Dans certains cas, cette surveillance permet également d’anticiper l’arrivée de maladies émergentes venues d’autres régions d’Europe.
Une interface entre faune sauvage et élevage
La santé animale ne s’arrête pas aux clôtures des exploitations agricoles. De nombreuses maladies circulent entre animaux sauvages et animaux domestiques.
La gestion de ces risques repose donc sur une observation continue des populations sauvages. Les chasseurs, par leur activité régulière et leur connaissance fine des territoires, participent à cette interface sanitaire.
Lors d’une sortie de chasse, un animal examiné après le tir peut révéler des lésions, une maigreur inhabituelle ou des signes cliniques permettant d’alerter les réseaux de surveillance. Ces informations alimentent ensuite les dispositifs scientifiques et vétérinaires.
Ce travail discret forme une part essentielle du suivi sanitaire de la faune.
Cette fonction de sentinelle est rarement évoquée lorsque la chasse est discutée dans l’espace médiatique. Le chasseur est souvent réduit à son geste final, celui du tir. Pourtant, l’activité cynégétique s’inscrit dans un ensemble beaucoup plus large d’observations, de suivis et de remontées d’informations.

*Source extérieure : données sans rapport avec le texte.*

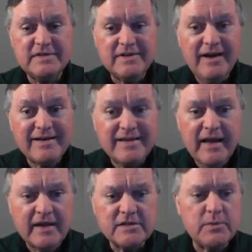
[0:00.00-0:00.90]
This is not a
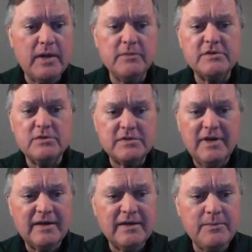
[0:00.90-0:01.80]
tax payment, so
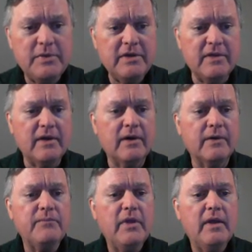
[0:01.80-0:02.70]
it's not going to be
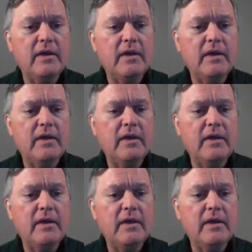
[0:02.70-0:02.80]
there.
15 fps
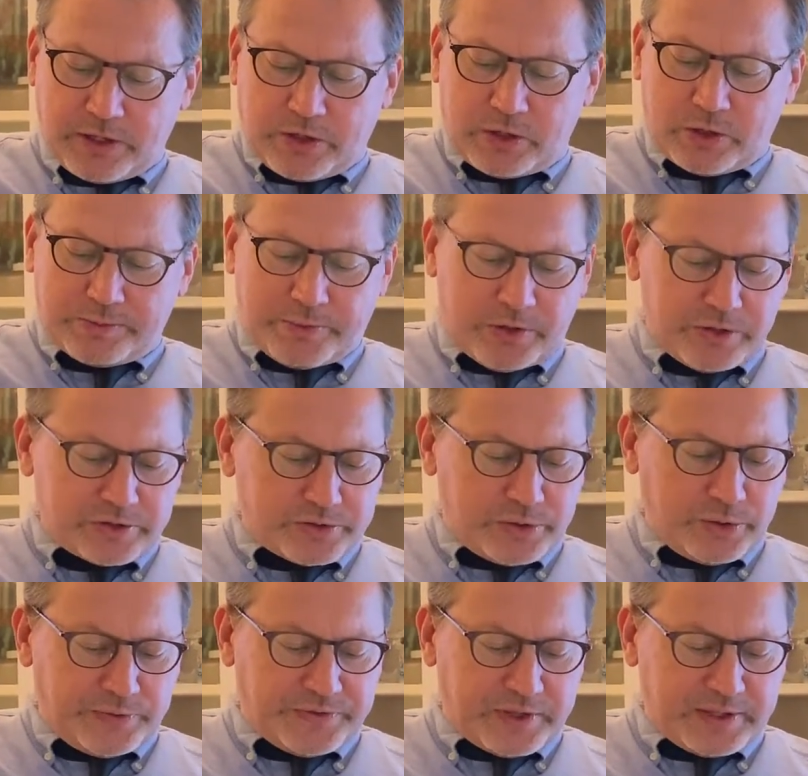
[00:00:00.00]
You mark
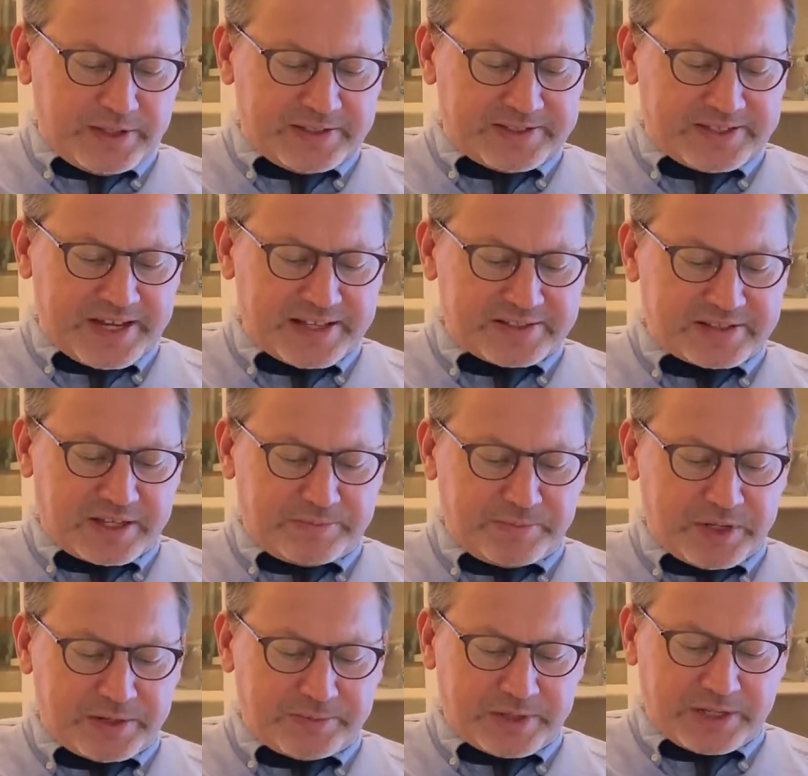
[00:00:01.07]
2 of the intensity
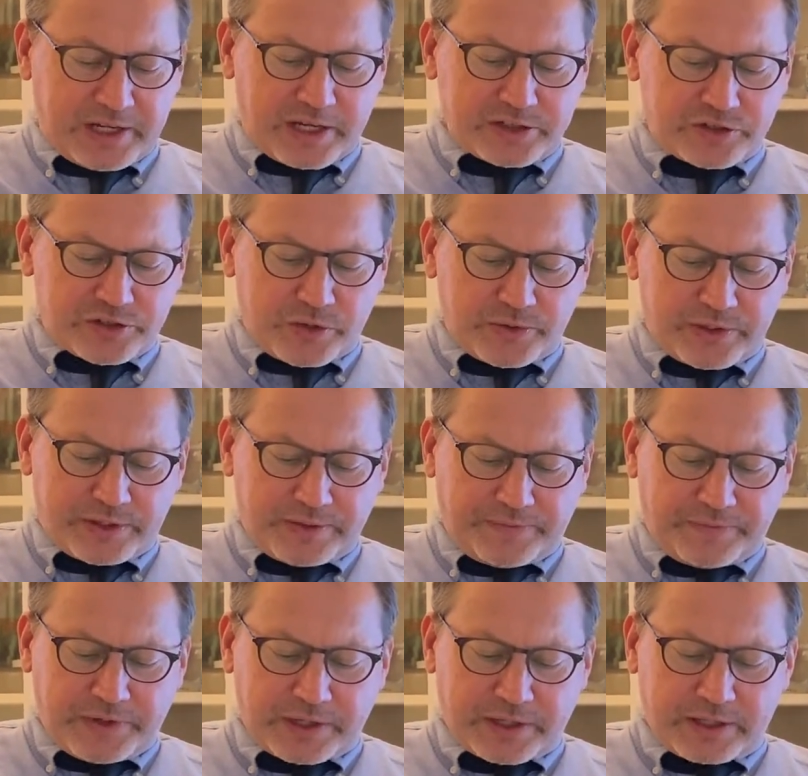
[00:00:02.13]
minima as shown in the
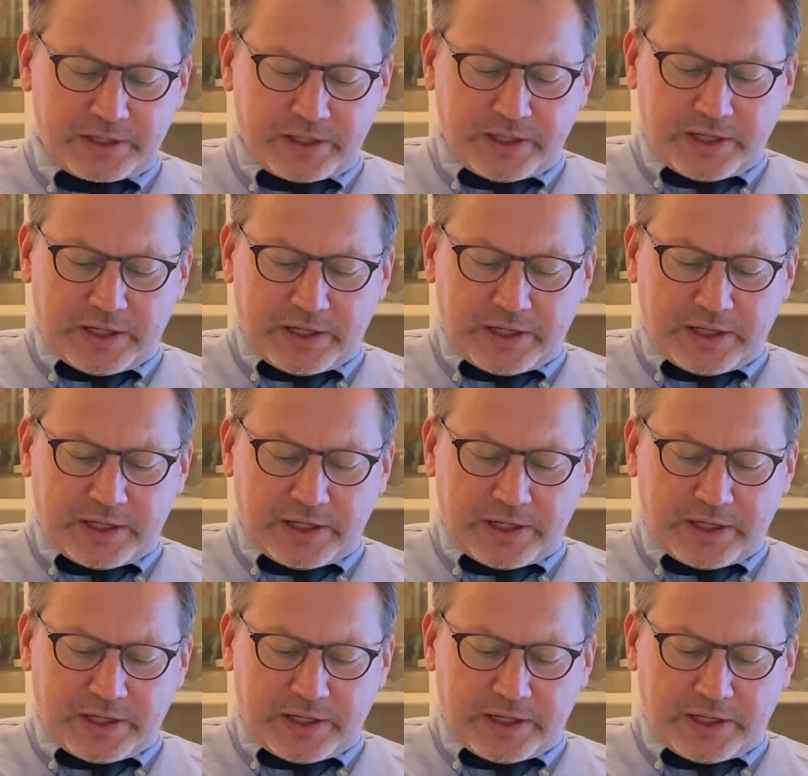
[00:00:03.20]
figure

Dans le domaine sanitaire, cette contribution est désormais reconnue jusque dans les dispositifs institutionnels. À l’heure où les crises sanitaires se multiplient et où les interactions entre faune sauvage, élevage et activités humaines deviennent plus complexes, la présence d’observateurs de terrain reste un élément décisif. Et sur ce terrain, les chasseurs sont déjà là.